Auch muss der Mieter nicht ohne Weiteres eine Auszugsrenovierung durchführen.

Es gilt auch nicht der Grundsatz: unrenoviert übernommen, daher unrenoviert zu übergeben. Hier kommt es auf den Einzelfall an.

Eine Klausel zur Durchführung einer Anfangsrenovierung ist unzulässig.

Eine Bestimmung zur Durchführung laufender Schönheitsrenovierungen kann wirksam sein, wenn die Vorgaben der Rechtsprechung des Bundesgerichtshofs erfüllt sind.

Eine Klausel zur End- bzw.

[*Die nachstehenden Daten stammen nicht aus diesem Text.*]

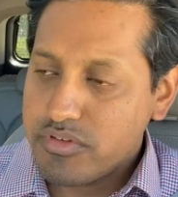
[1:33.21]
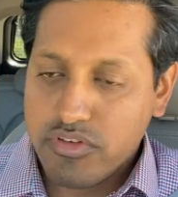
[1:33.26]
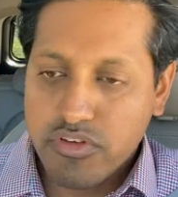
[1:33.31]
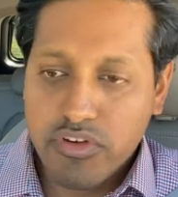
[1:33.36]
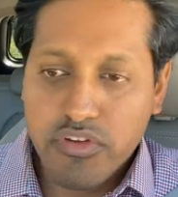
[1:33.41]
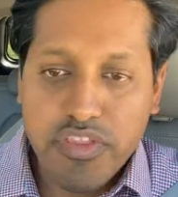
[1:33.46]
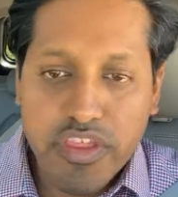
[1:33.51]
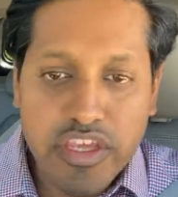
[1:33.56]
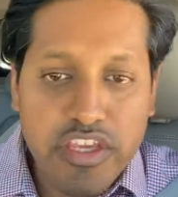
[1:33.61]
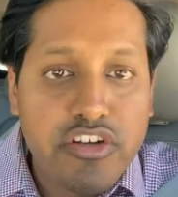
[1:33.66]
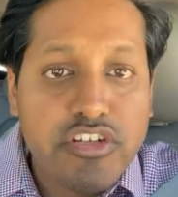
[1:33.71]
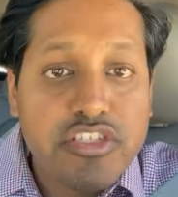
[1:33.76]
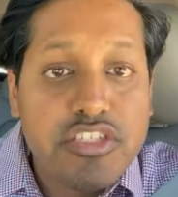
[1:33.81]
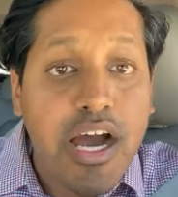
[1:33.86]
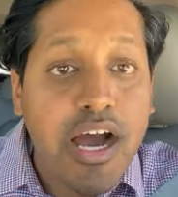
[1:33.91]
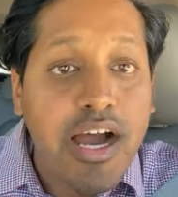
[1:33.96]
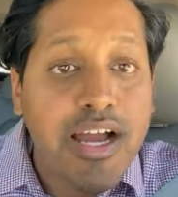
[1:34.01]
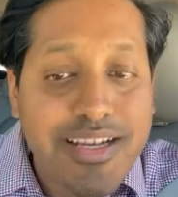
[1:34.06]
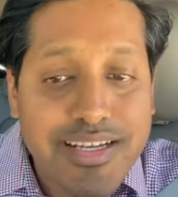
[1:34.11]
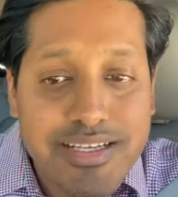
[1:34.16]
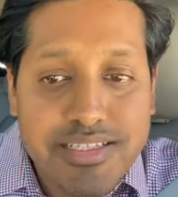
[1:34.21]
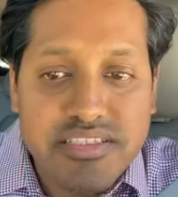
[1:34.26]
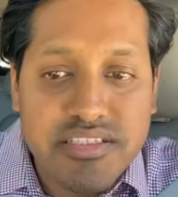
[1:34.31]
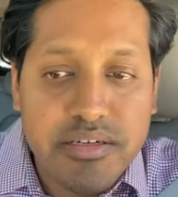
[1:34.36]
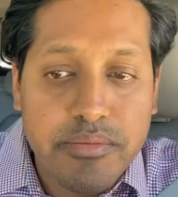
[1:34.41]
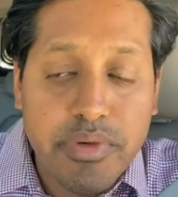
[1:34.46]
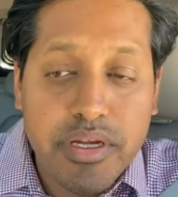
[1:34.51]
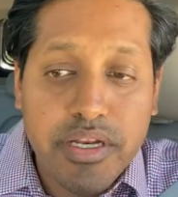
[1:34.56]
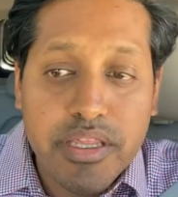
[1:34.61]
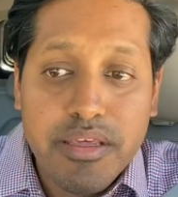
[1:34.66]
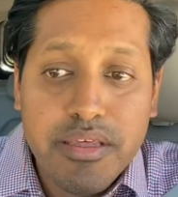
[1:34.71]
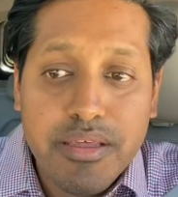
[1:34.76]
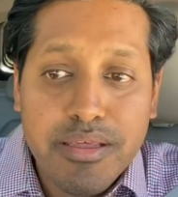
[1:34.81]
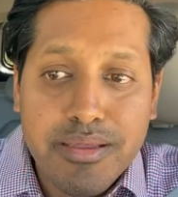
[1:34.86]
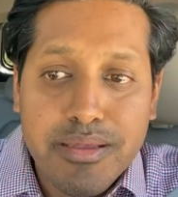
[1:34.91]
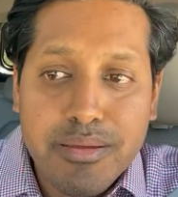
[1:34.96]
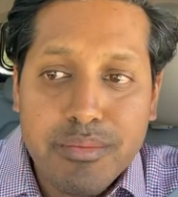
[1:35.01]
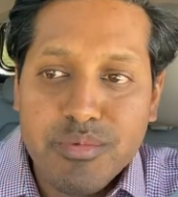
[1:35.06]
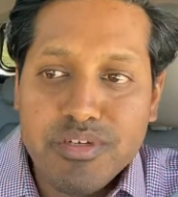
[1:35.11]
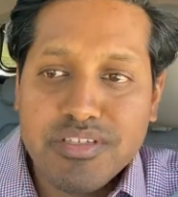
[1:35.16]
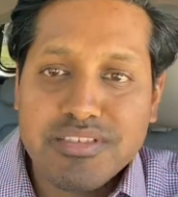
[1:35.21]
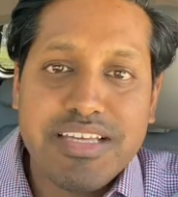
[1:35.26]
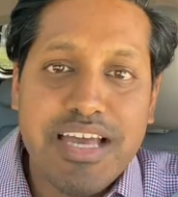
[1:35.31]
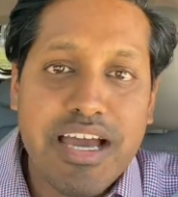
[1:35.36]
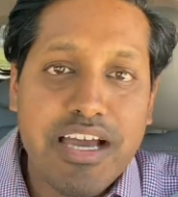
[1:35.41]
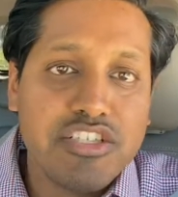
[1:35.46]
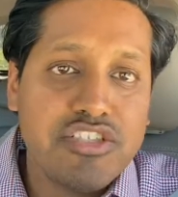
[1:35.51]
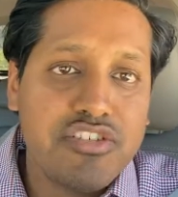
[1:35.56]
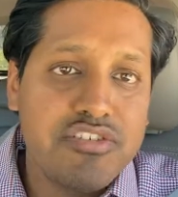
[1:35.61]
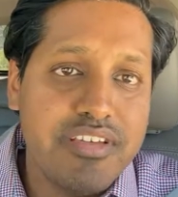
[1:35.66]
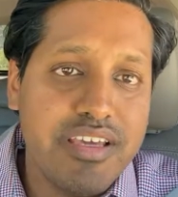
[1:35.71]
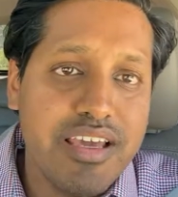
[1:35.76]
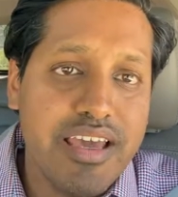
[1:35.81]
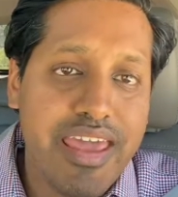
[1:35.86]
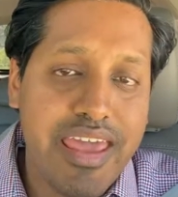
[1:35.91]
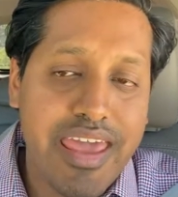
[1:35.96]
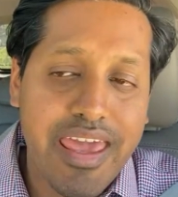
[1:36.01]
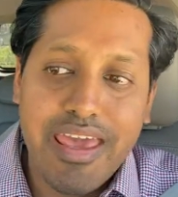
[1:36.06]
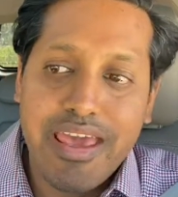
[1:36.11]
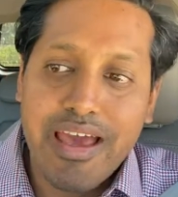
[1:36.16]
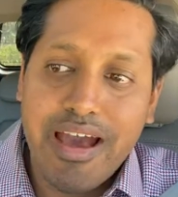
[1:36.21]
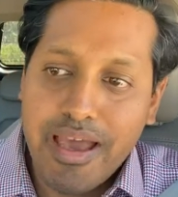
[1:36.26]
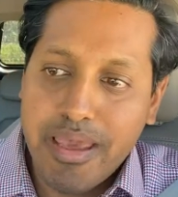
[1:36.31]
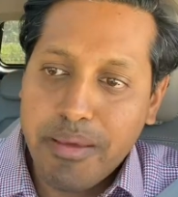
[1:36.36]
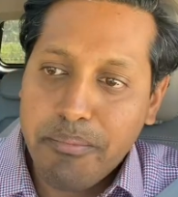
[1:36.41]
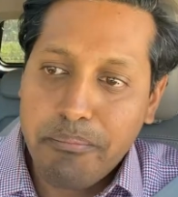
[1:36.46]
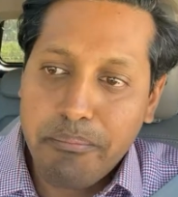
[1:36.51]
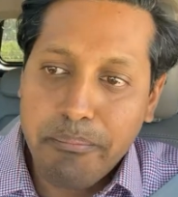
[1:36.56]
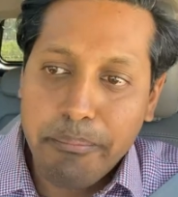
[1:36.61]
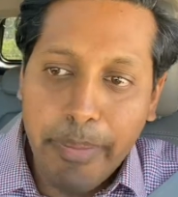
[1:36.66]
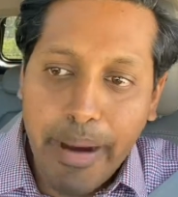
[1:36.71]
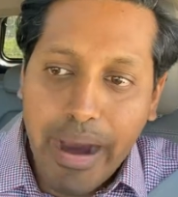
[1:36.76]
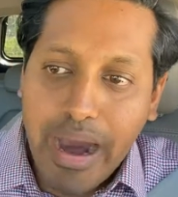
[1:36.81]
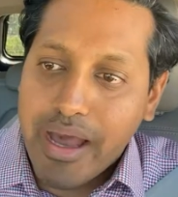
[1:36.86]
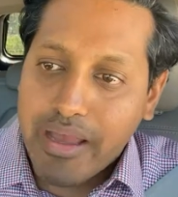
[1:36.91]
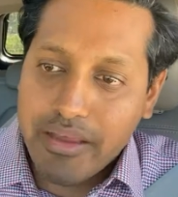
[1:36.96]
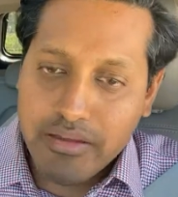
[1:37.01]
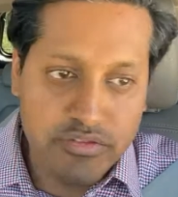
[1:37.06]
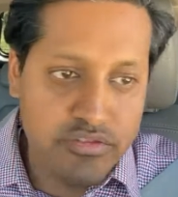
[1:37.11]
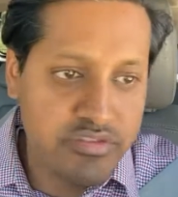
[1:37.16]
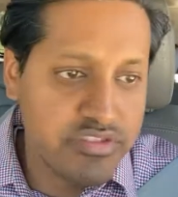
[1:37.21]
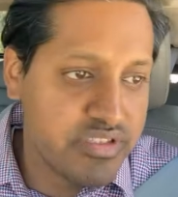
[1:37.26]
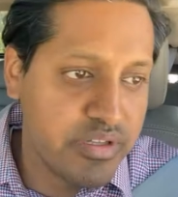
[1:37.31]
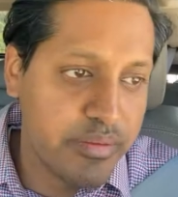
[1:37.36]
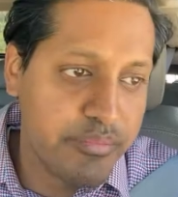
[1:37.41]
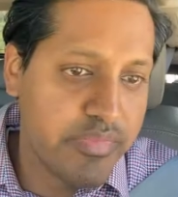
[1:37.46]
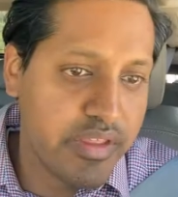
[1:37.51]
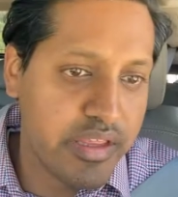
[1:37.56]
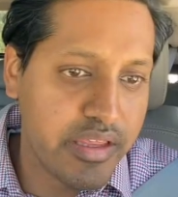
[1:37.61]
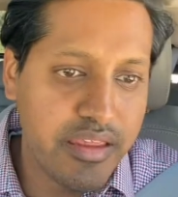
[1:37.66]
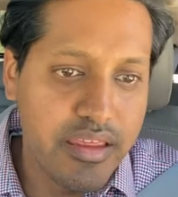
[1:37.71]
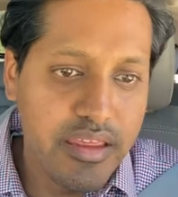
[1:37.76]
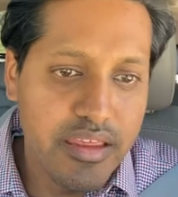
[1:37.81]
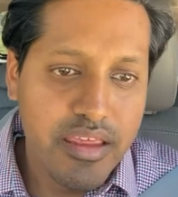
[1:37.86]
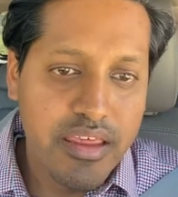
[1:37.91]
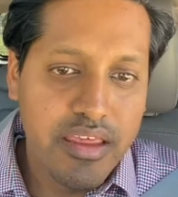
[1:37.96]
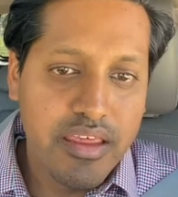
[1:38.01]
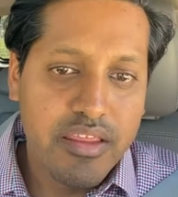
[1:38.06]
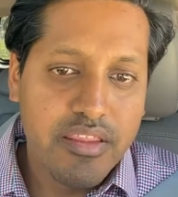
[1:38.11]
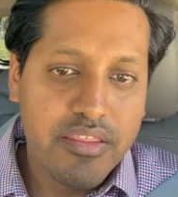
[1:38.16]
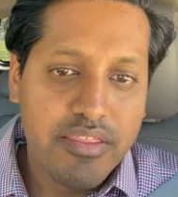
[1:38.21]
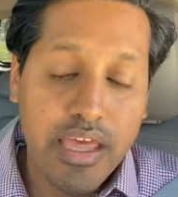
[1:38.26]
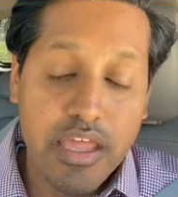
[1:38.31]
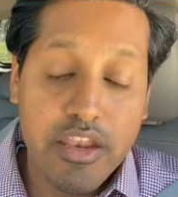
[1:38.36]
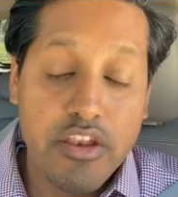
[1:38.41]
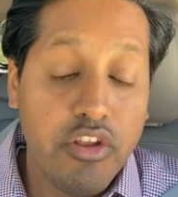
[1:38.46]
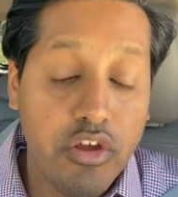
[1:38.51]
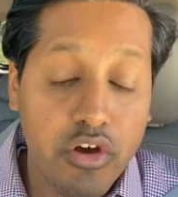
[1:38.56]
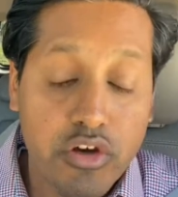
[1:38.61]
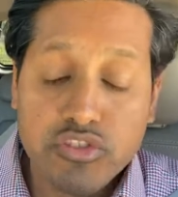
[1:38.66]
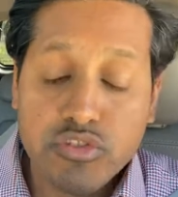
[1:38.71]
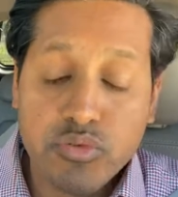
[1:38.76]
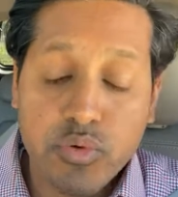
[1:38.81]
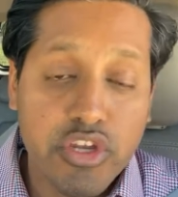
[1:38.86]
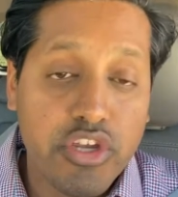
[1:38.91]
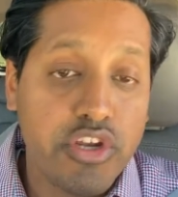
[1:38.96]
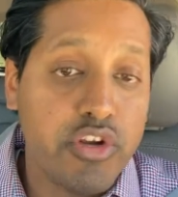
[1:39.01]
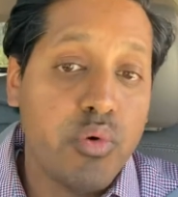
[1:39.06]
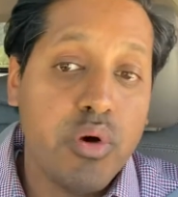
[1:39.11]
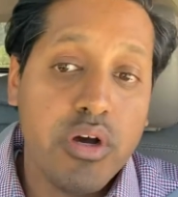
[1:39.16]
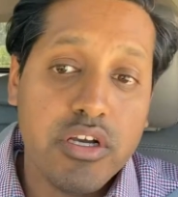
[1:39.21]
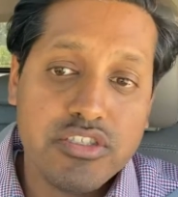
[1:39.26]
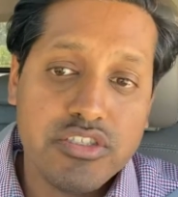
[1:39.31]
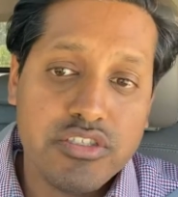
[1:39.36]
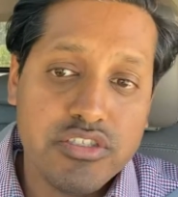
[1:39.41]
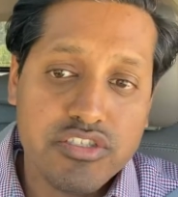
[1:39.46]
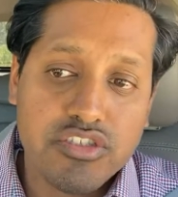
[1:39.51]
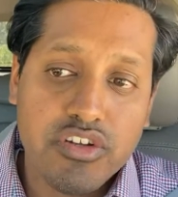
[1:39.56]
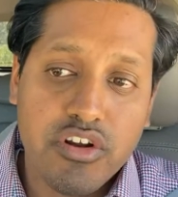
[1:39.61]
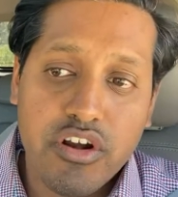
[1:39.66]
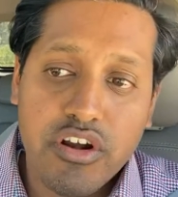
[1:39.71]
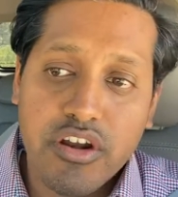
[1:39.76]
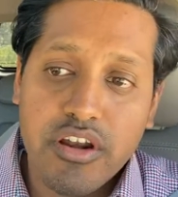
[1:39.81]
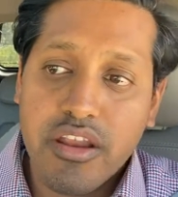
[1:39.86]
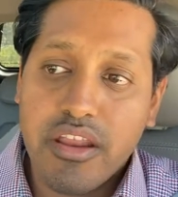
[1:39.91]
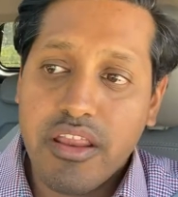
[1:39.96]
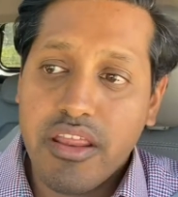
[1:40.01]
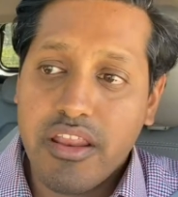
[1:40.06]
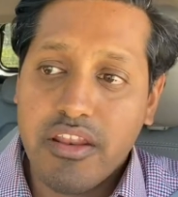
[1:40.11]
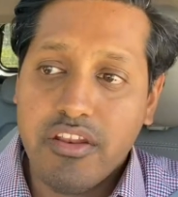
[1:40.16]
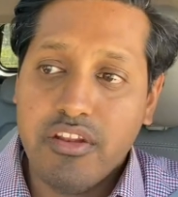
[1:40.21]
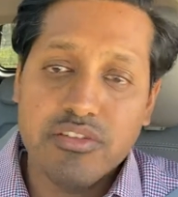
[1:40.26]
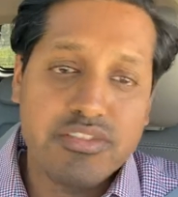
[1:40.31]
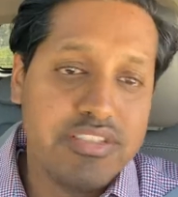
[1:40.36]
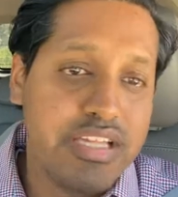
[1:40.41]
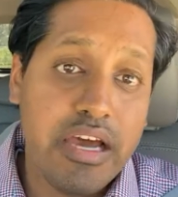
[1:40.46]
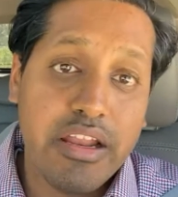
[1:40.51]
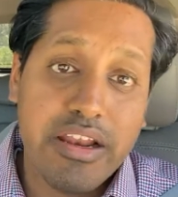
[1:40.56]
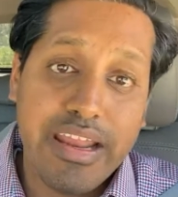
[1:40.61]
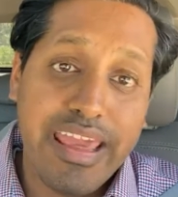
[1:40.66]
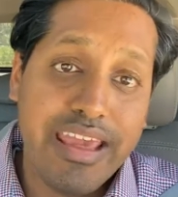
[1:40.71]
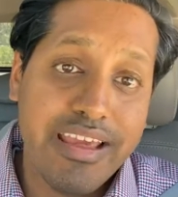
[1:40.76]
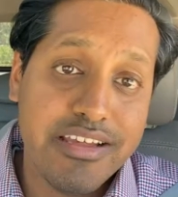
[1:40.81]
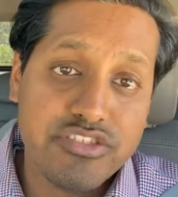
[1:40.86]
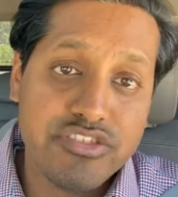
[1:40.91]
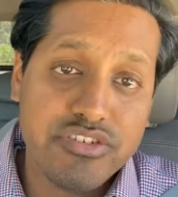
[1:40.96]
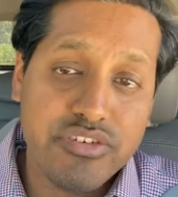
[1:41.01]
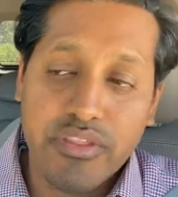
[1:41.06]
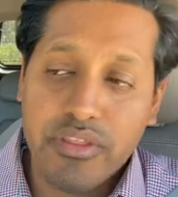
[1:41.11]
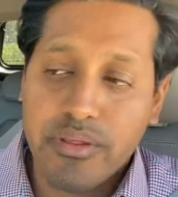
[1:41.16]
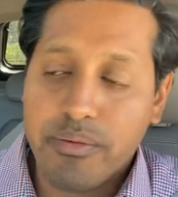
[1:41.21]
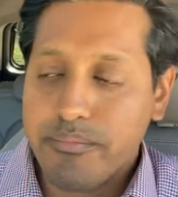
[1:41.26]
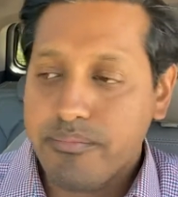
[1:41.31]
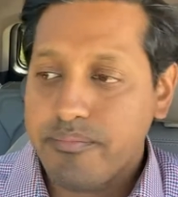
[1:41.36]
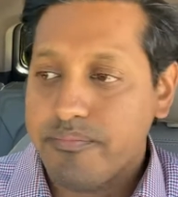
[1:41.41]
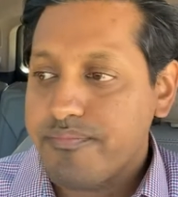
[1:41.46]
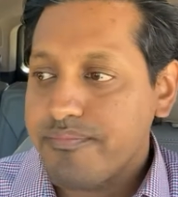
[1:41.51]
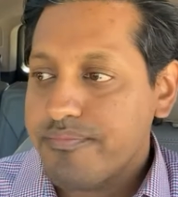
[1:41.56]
You think you're talking to somebody, but it's actually an A I bot or something that knows what your questions are and knows how to answer them.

Auszugsrenovierung, die in jedem Fall eine Renovierungspflicht bei Auszug festlegt, ist unwirksam.

Eine Quoten- oder Abgeltungsklausel kann wirksam sein, wenn die Voraussetzungen der Rechtsprechung des Bundesgerichtshofs erfüllt sind.

Das Thema Schönheitsrenovierung ist so komplex und schwierig, dass der Mieter selbst gar nicht durchblicken kann.